Data records -

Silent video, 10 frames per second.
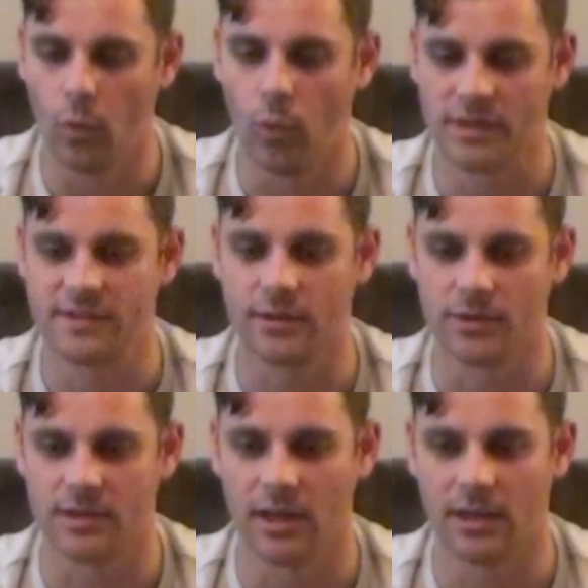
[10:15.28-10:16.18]
once
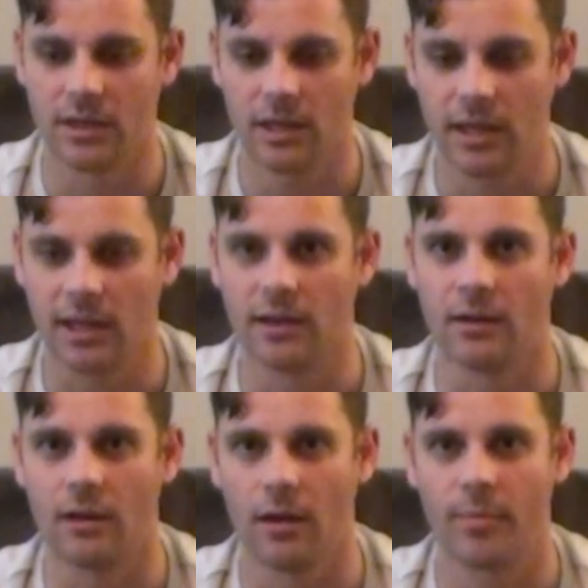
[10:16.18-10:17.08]
they're done
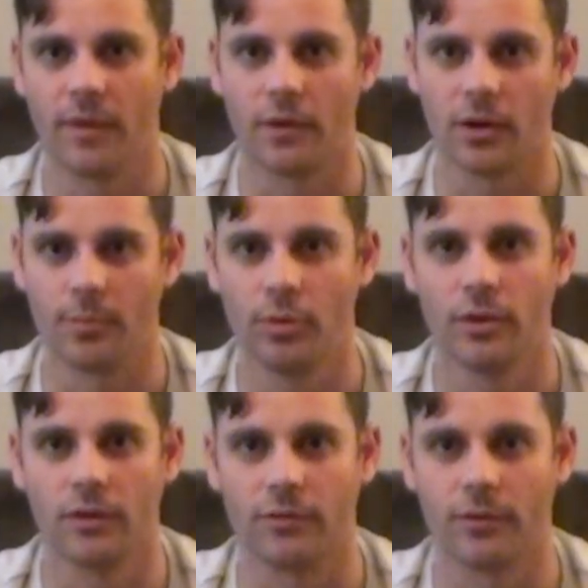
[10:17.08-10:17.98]
heating it up and they're going to put
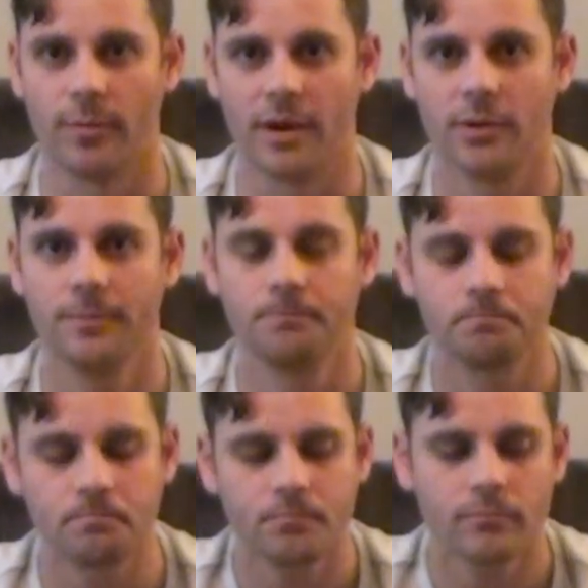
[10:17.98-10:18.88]
it in the fermenter,
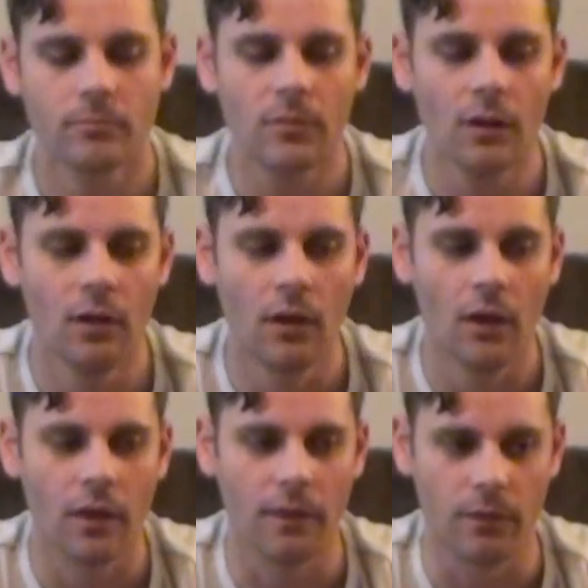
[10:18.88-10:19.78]

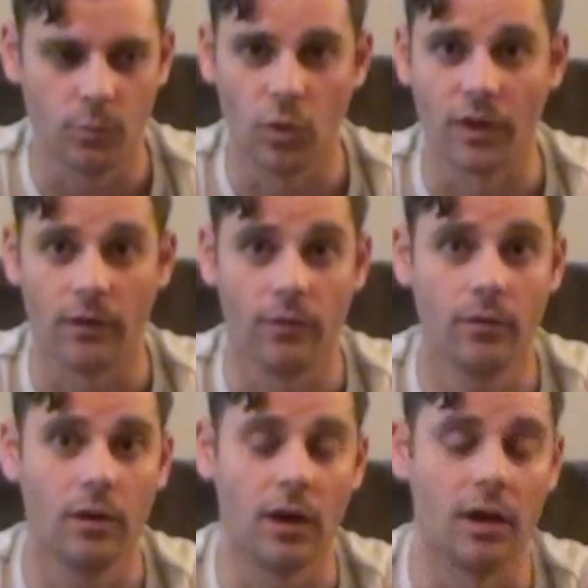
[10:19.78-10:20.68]
while
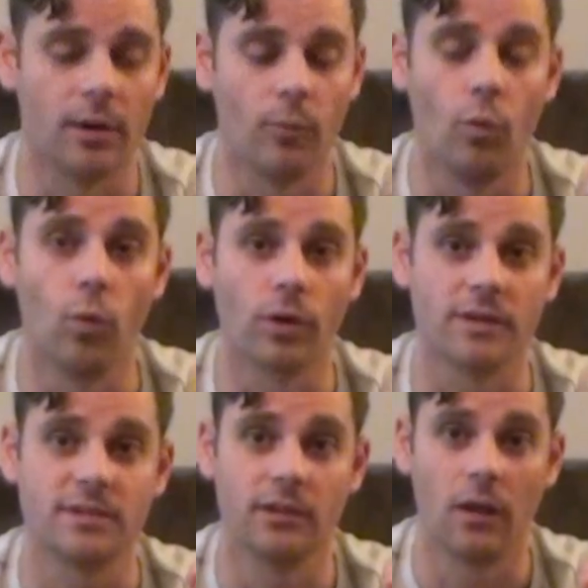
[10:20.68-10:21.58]
the wort
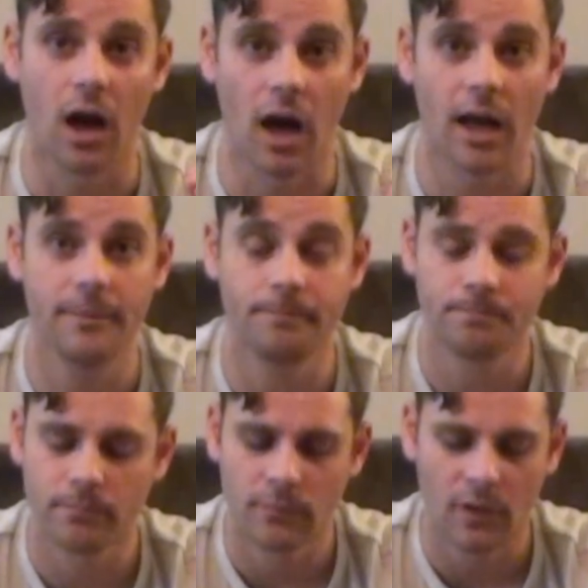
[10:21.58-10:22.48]
is still hot,
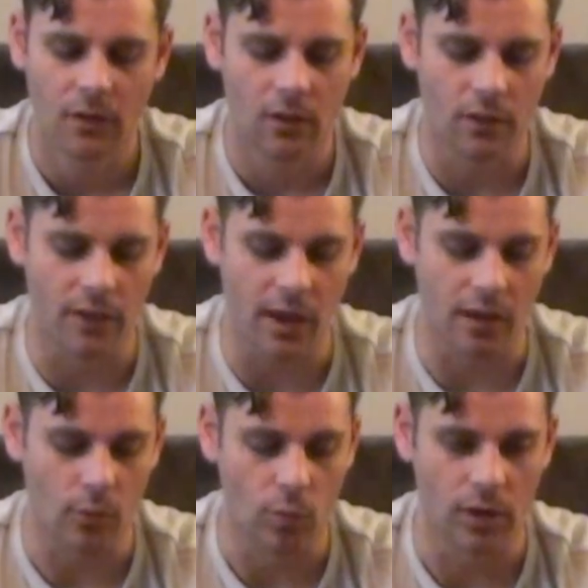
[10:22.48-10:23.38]

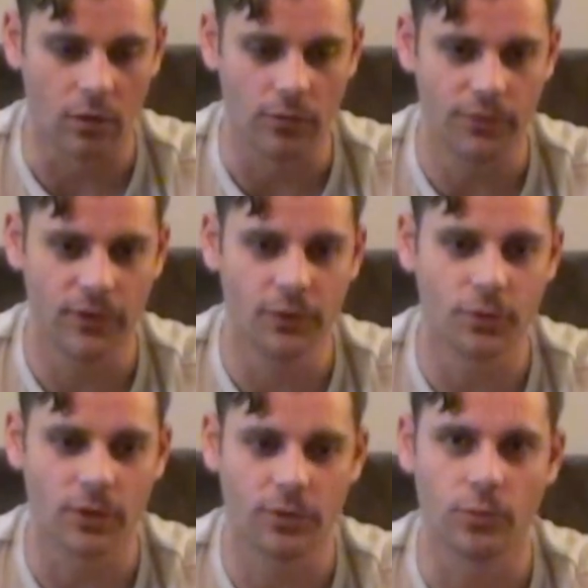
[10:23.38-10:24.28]
they will
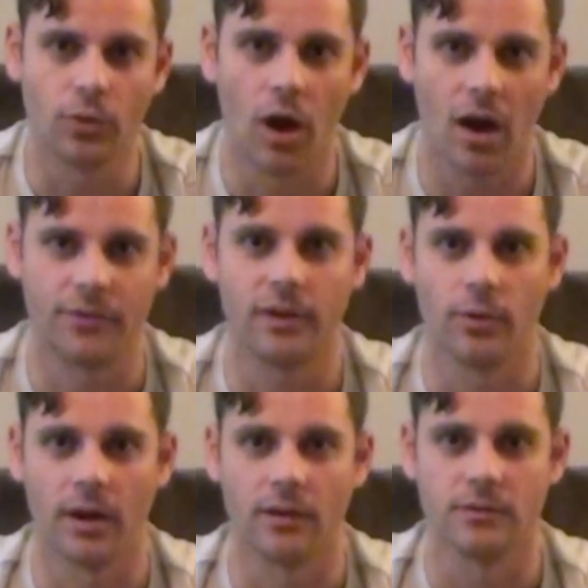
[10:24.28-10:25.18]
filter it through coffee
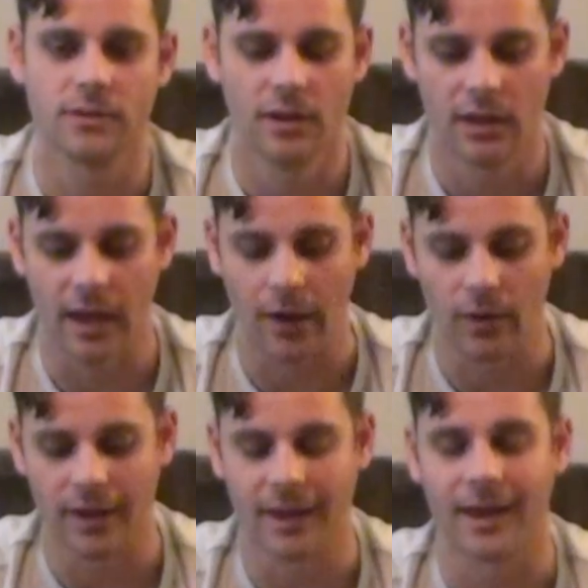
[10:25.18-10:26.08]
grounds.
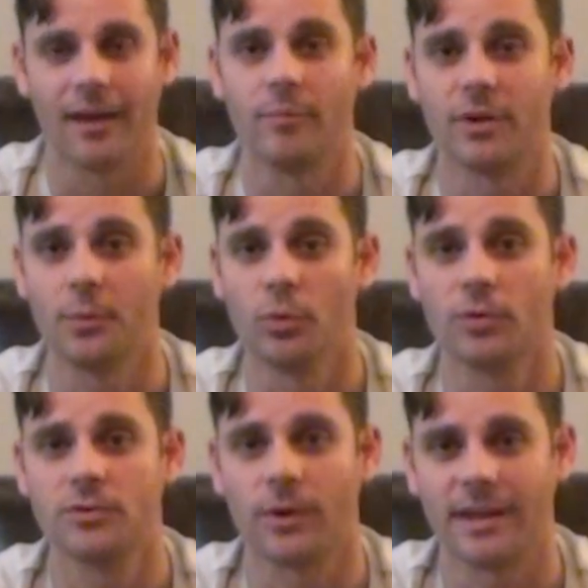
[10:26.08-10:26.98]
Now, again, I haven't been to the
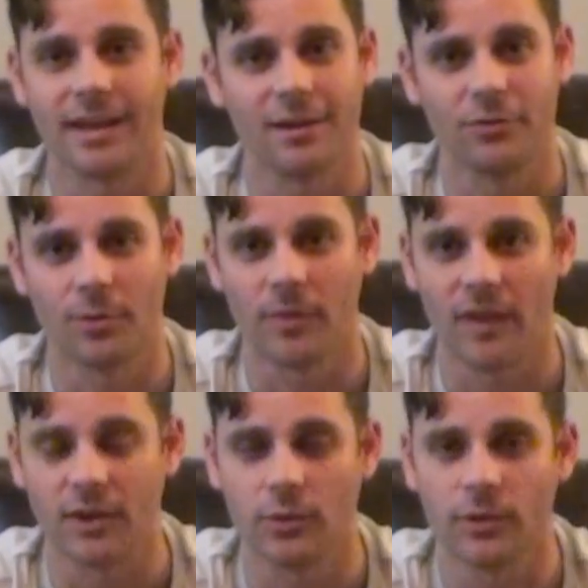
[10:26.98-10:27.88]
brewery, so I can't confirm that
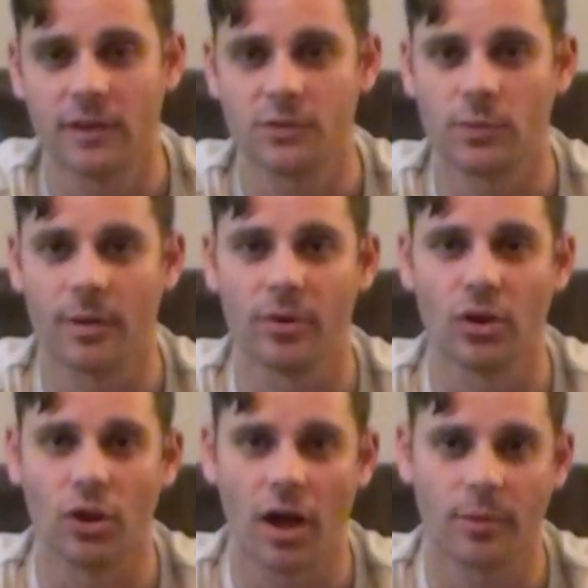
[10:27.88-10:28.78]
they do it this way, but a
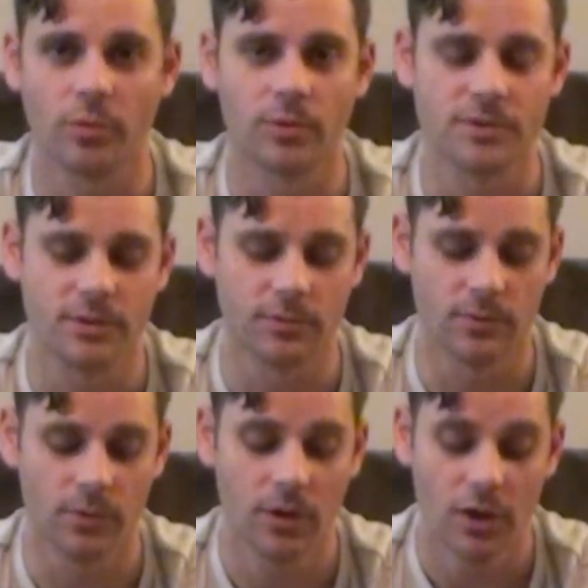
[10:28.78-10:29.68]
lot of breweries
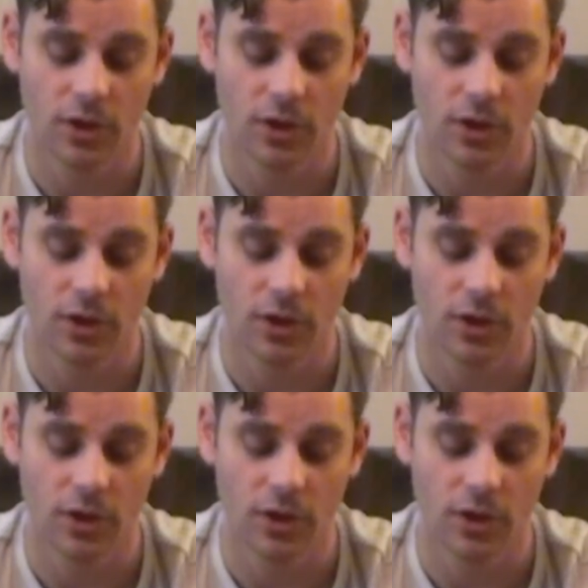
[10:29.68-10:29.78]
do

Task to carry out -
Without including any image, reproduce the full listing above as written.

Task output -
Silent video, 10 frames per second.
[10:15.28-10:16.18]
once
[10:16.18-10:17.08]
they're done
[10:17.08-10:17.98]
heating it up and they're going to put
[10:17.98-10:18.88]
it in the fermenter,
[10:18.88-10:19.78]

[10:19.78-10:20.68]
while
[10:20.68-10:21.58]
the wort
[10:21.58-10:22.48]
is still hot,
[10:22.48-10:23.38]

[10:23.38-10:24.28]
they will
[10:24.28-10:25.18]
filter it through coffee
[10:25.18-10:26.08]
grounds.
[10:26.08-10:26.98]
Now, again, I haven't been to the
[10:26.98-10:27.88]
brewery, so I can't confirm that
[10:27.88-10:28.78]
they do it this way, but a
[10:28.78-10:29.68]
lot of breweries
[10:29.68-10:29.78]
do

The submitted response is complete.